Hubo un tiempo en el que la reunión anual de Davos, la ciudad suiza
en la que se reúnen desde hace casi cincuenta años los principales
líderes del mundo de los negocios y de la política mundiales para hablar
sobre los problemas de ámbito global, suscitaba un elevado interés en
todas partes. Lo que se dice en Davos sigue teniendo una alta
repercusión aunque este año se ha notado con mayor intensidad la pérdida
gradual de influencia que se deriva de lo que se dice en estas
reuniones.
Es una pena, ya que Davos, que arrancó en el año 1971 bajo la
iniciativa de un brillante intelectual suizo, Klaus Schwab (quien aún se
mantiene al frente de todo el engranaje que ha logrado crear alrededor
de su Fundación), ha gozado de un gran prestigio en una doble
vertiente, la derivada de ser un punto de encuentro durante casi una
semana en el mes de enero de cada año de varios miles de destacados
dirigentes empresariales, políticos e intelectuales de todo el mundo y,
fruto de la elevada calidad profesional y económica de los asistentes,
ha logrado también lanzar al mundo ideas y sugerencias interesantes, que
ningún otro foro mundial está generando, ni en tiempos de crisis ni en
épocas más o menos apacibles, que suelen ser las menos.

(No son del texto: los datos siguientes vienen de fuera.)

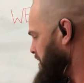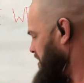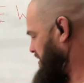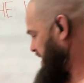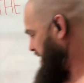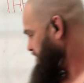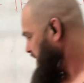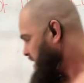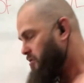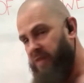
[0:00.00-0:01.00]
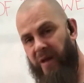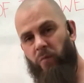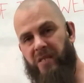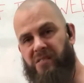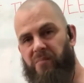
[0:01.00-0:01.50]
Okay. Then
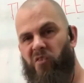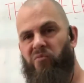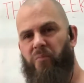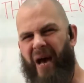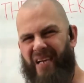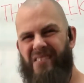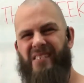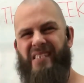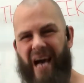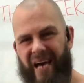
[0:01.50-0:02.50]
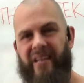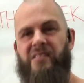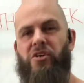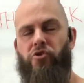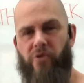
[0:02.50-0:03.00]
once the movement pattern is starting
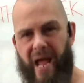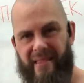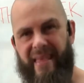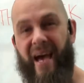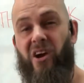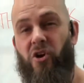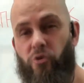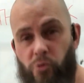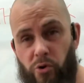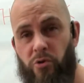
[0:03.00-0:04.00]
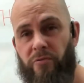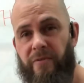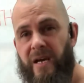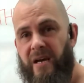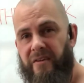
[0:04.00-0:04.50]
to create that groove,
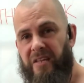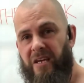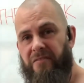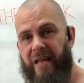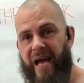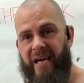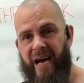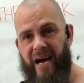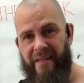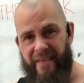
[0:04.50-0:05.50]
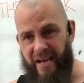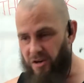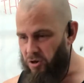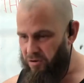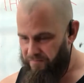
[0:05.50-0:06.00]
think of like that
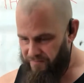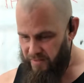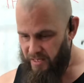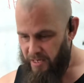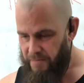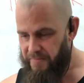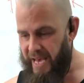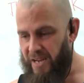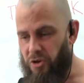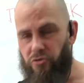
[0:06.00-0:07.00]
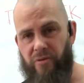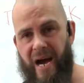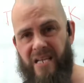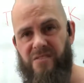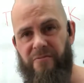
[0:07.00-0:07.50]

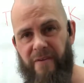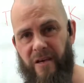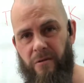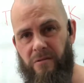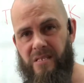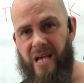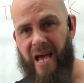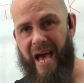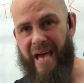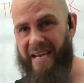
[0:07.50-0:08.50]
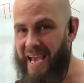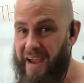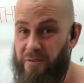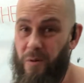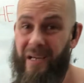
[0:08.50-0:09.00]
grass field, and
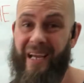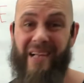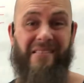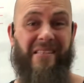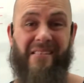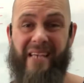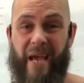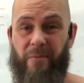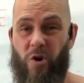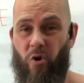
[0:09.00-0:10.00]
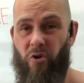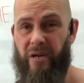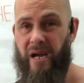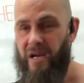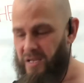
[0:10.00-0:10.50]
everyone cuts the same
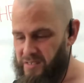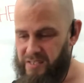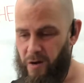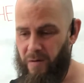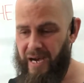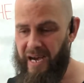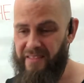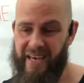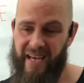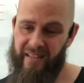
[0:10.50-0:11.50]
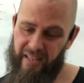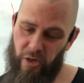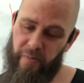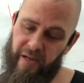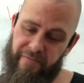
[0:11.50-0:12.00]
corner. So that
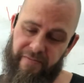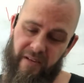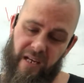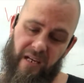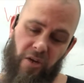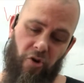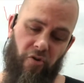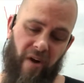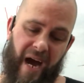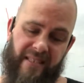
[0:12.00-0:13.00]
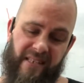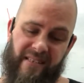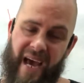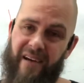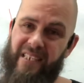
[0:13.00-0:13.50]
little bit of grass is
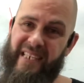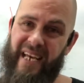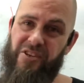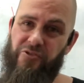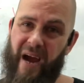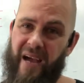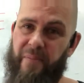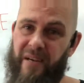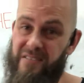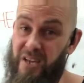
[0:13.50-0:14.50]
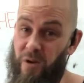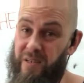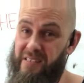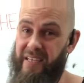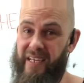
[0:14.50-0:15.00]
now a dead track because no
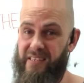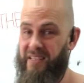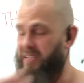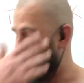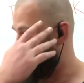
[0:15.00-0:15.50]
one's sticking to the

Quizás el punto álgido de la influencia mundial de Davos pertenezca
ya al recuerdo, aquella edición del año 2000 en la que el presidente
estadounidense, Bill Clinton, cerca de finalizar su segundo mandato,
lanzó un mensaje de largo alcance sobre los riesgos que conlleva la
globalización de la economía sobre las desigualdades sociales y sobre
los fenómenos de radicalización política. Una alerta que no mereció
por entonces apenas atención pero que reflejaba una alta clarividencia.

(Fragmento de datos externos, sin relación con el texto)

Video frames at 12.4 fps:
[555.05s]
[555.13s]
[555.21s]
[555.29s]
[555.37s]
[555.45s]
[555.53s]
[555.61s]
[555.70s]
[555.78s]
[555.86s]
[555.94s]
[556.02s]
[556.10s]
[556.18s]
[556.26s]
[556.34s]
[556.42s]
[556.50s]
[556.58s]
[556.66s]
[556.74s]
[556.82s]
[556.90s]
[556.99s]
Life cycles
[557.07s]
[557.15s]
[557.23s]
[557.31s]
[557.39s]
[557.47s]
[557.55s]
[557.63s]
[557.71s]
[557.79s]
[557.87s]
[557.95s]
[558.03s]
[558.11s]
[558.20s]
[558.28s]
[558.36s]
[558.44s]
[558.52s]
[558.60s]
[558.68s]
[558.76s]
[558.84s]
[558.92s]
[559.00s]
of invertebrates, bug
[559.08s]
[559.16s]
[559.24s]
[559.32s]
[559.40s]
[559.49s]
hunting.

Este año han sido numerosos los dirigentes mundiales que han optado
por no hacer las maletas y por quedarse en su casa. La globalización
registra momentos delicados. Ni Trump, ni Putin, ni Xi Jinping, ni
Macron, ni May ni algunos de los recién llegados a la escena política
mundial, como el nuevo presidente mexicano, López Obrador, han desfilado
por la ciudad alpina en la que el genial novelista alemán Thomas Mann
colocó a los inolvidables protagonistas de La Montaña Mágica.
Solo el
recién estrenado líder brasileño, Bolsonaro, ha roto la preocupante
escasez de líderes relevantes, aunque esta vez España ha contado con la
presencia – tras largos años se ausencia del Ejecutivo – del titular del
Gobierno, Pedro Sánchez. Habrá que agradecerle al Presidente español
que haya roto esta inexplicable y dilatada ausencia de representantes
políticos españoles de primer nivel en una de las citas mundiales de
mayor capacidad de influencia y resonancia.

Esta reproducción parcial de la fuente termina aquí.